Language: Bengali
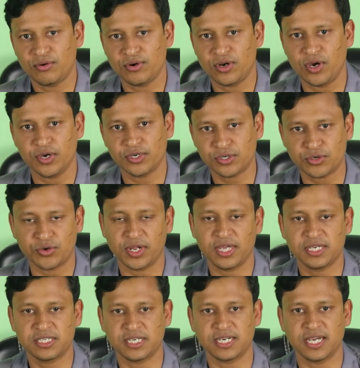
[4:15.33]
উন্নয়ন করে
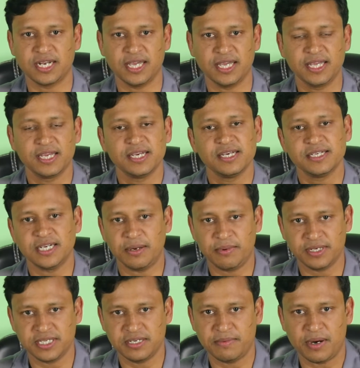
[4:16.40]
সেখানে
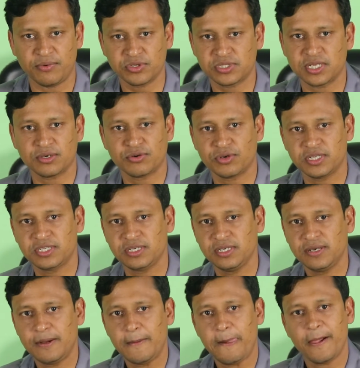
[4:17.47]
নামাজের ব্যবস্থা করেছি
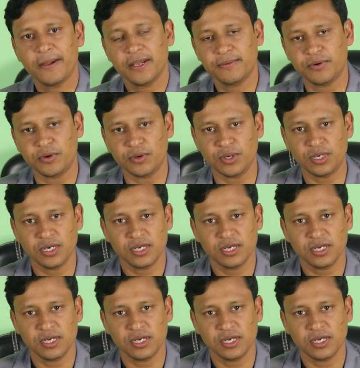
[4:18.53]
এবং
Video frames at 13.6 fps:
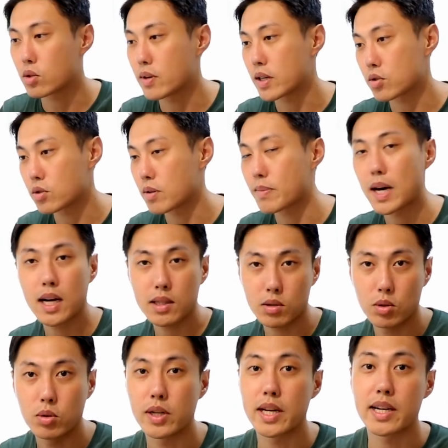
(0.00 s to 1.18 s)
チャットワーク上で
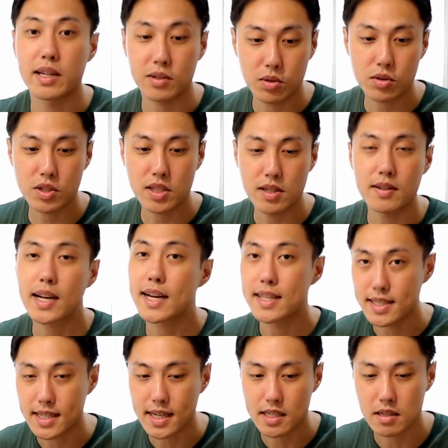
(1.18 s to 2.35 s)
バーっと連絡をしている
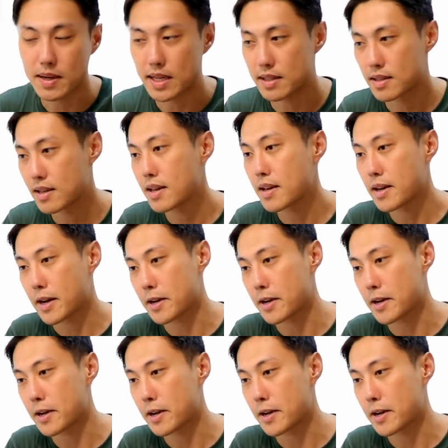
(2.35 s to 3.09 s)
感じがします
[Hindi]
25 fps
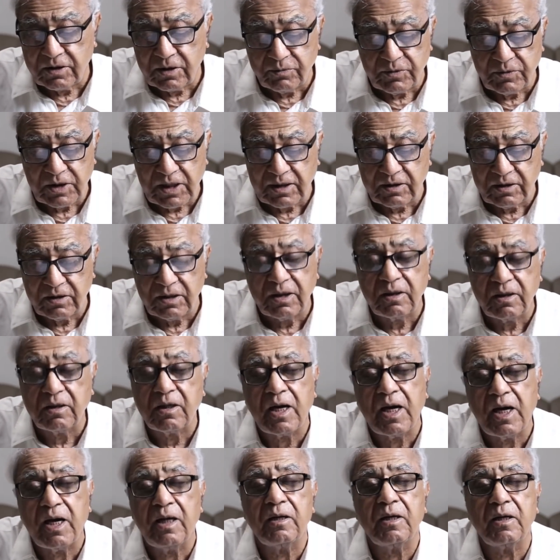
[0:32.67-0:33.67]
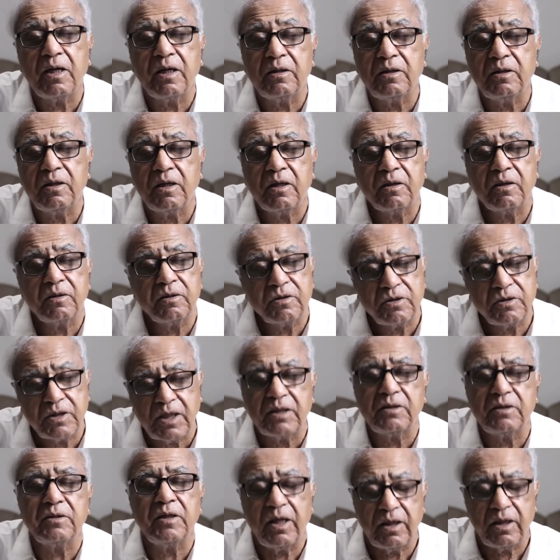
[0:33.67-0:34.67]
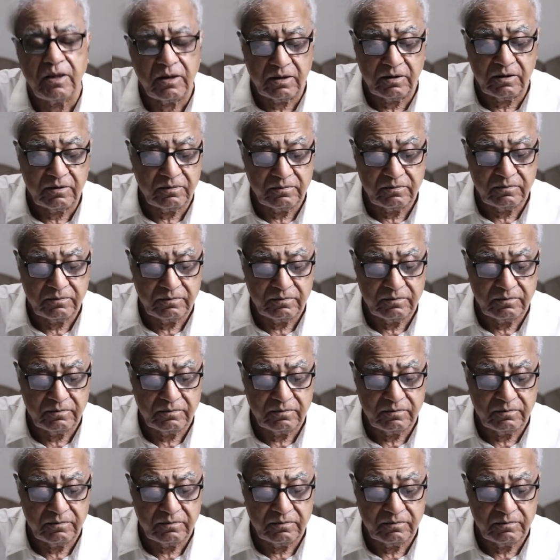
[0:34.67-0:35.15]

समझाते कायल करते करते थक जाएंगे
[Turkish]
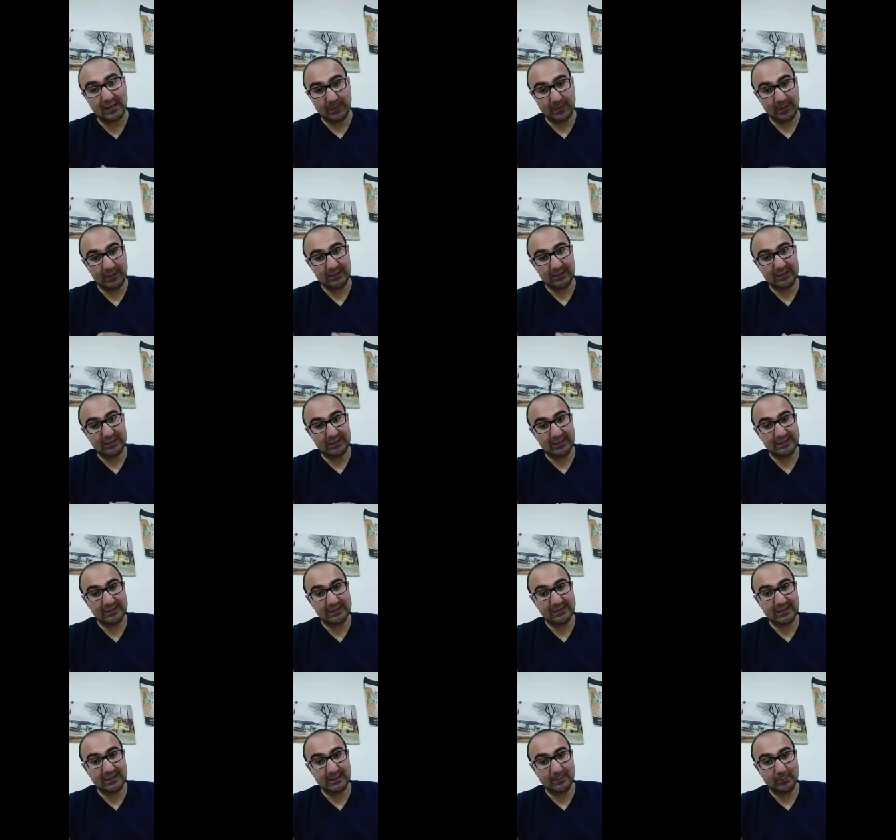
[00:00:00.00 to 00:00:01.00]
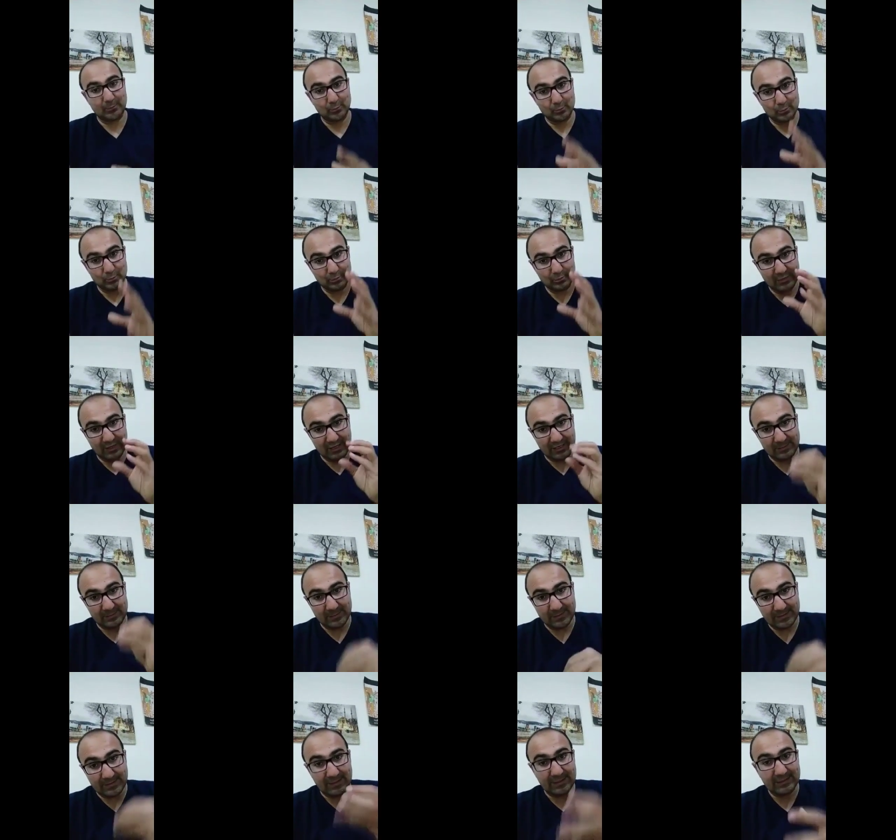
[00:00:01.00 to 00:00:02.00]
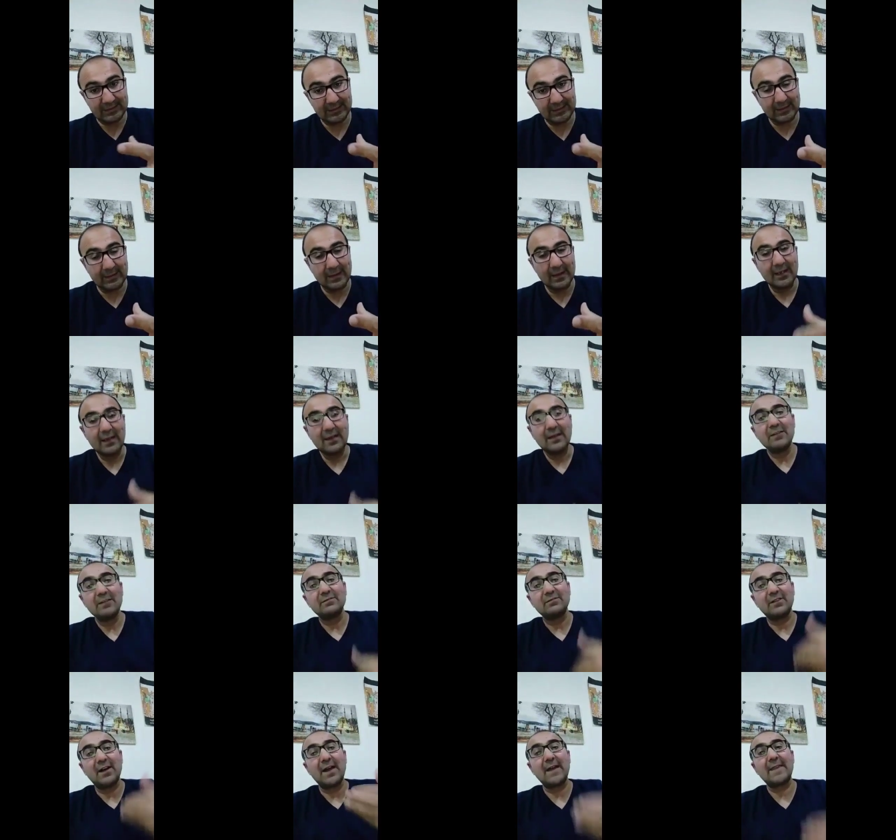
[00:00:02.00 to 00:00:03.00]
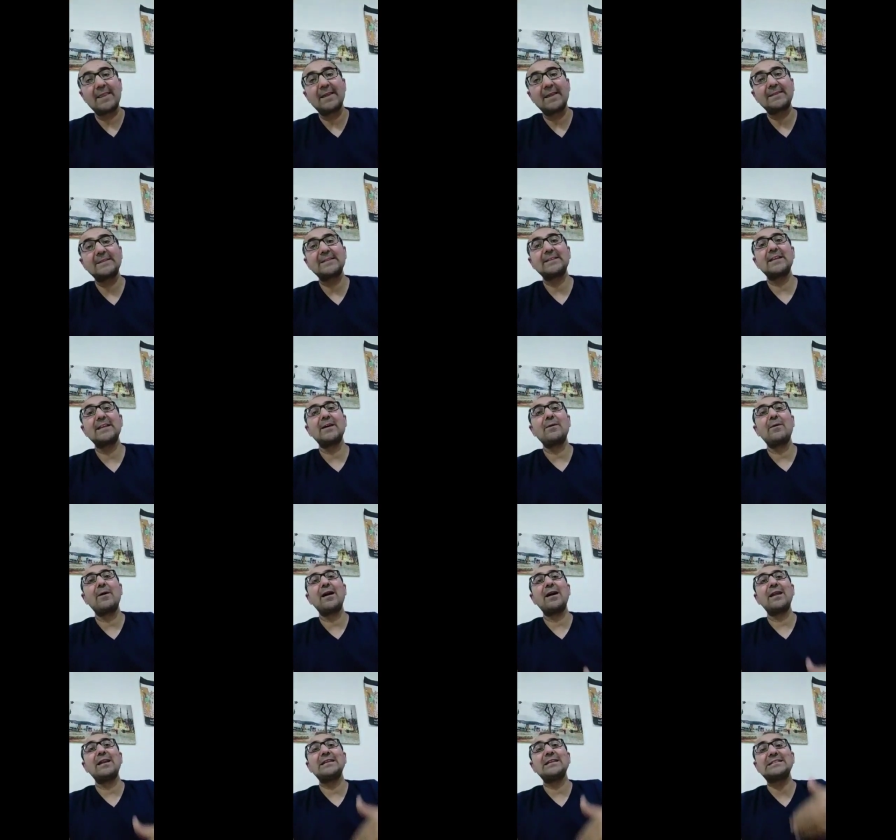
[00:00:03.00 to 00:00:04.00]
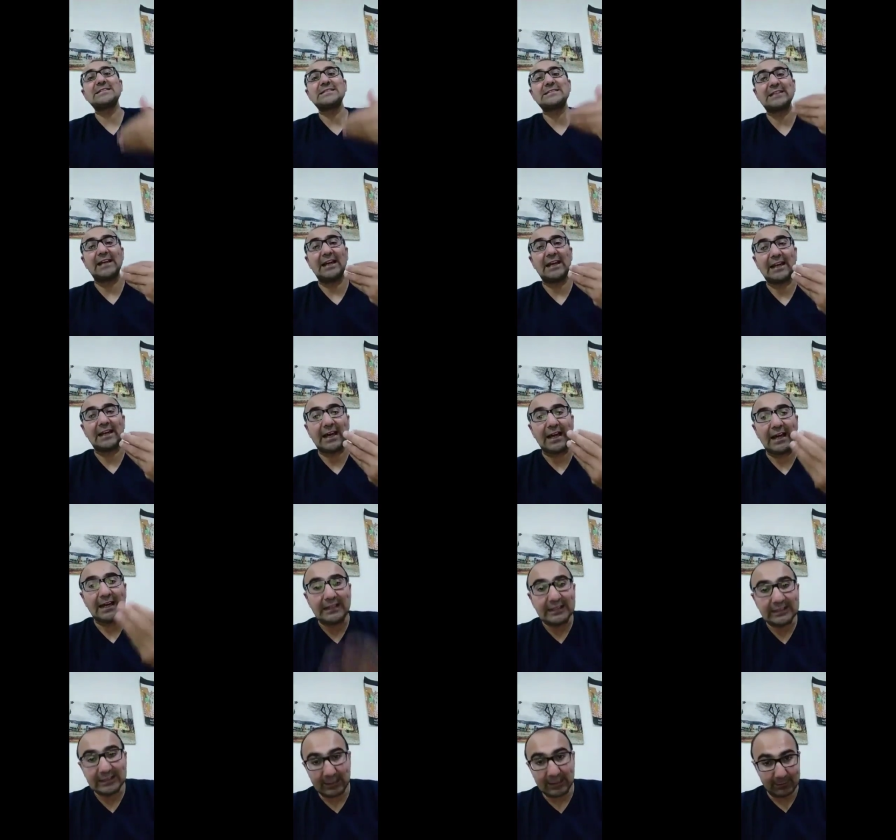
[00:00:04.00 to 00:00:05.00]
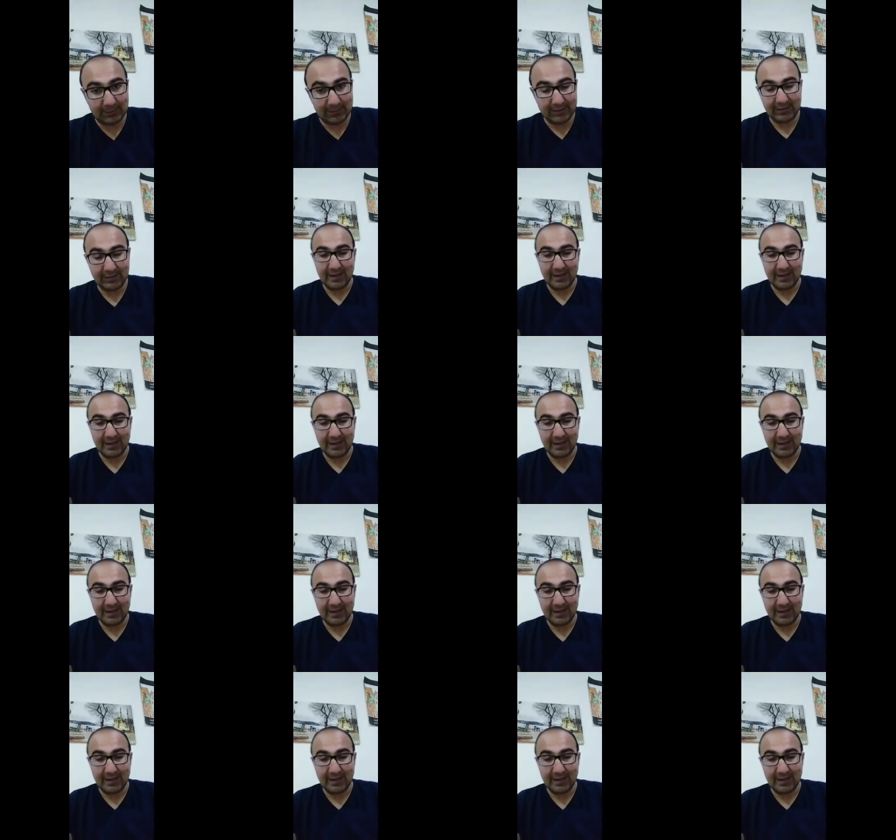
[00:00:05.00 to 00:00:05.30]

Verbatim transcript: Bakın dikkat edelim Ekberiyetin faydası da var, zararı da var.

EXERCISE DESCRIPTION -> Print the listing word for word, but omit the pictures.

OUTPUT ->
Language: Bengali
[4:15.33]
উন্নয়ন করে
[4:16.40]
সেখানে
[4:17.47]
নামাজের ব্যবস্থা করেছি
[4:18.53]
এবং
Video frames at 13.6 fps:
(0.00 s to 1.18 s)
チャットワーク上で
(1.18 s to 2.35 s)
バーっと連絡をしている
(2.35 s to 3.09 s)
感じがします
[Hindi]
25 fps
[0:32.67-0:33.67]
[0:33.67-0:34.67]
[0:34.67-0:35.15]

समझाते कायल करते करते थक जाएंगे
[Turkish]
[00:00:00.00 to 00:00:01.00]
[00:00:01.00 to 00:00:02.00]
[00:00:02.00 to 00:00:03.00]
[00:00:03.00 to 00:00:04.00]
[00:00:04.00 to 00:00:05.00]
[00:00:05.00 to 00:00:05.30]

Verbatim transcript: Bakın dikkat edelim Ekberiyetin faydası da var, zararı da var.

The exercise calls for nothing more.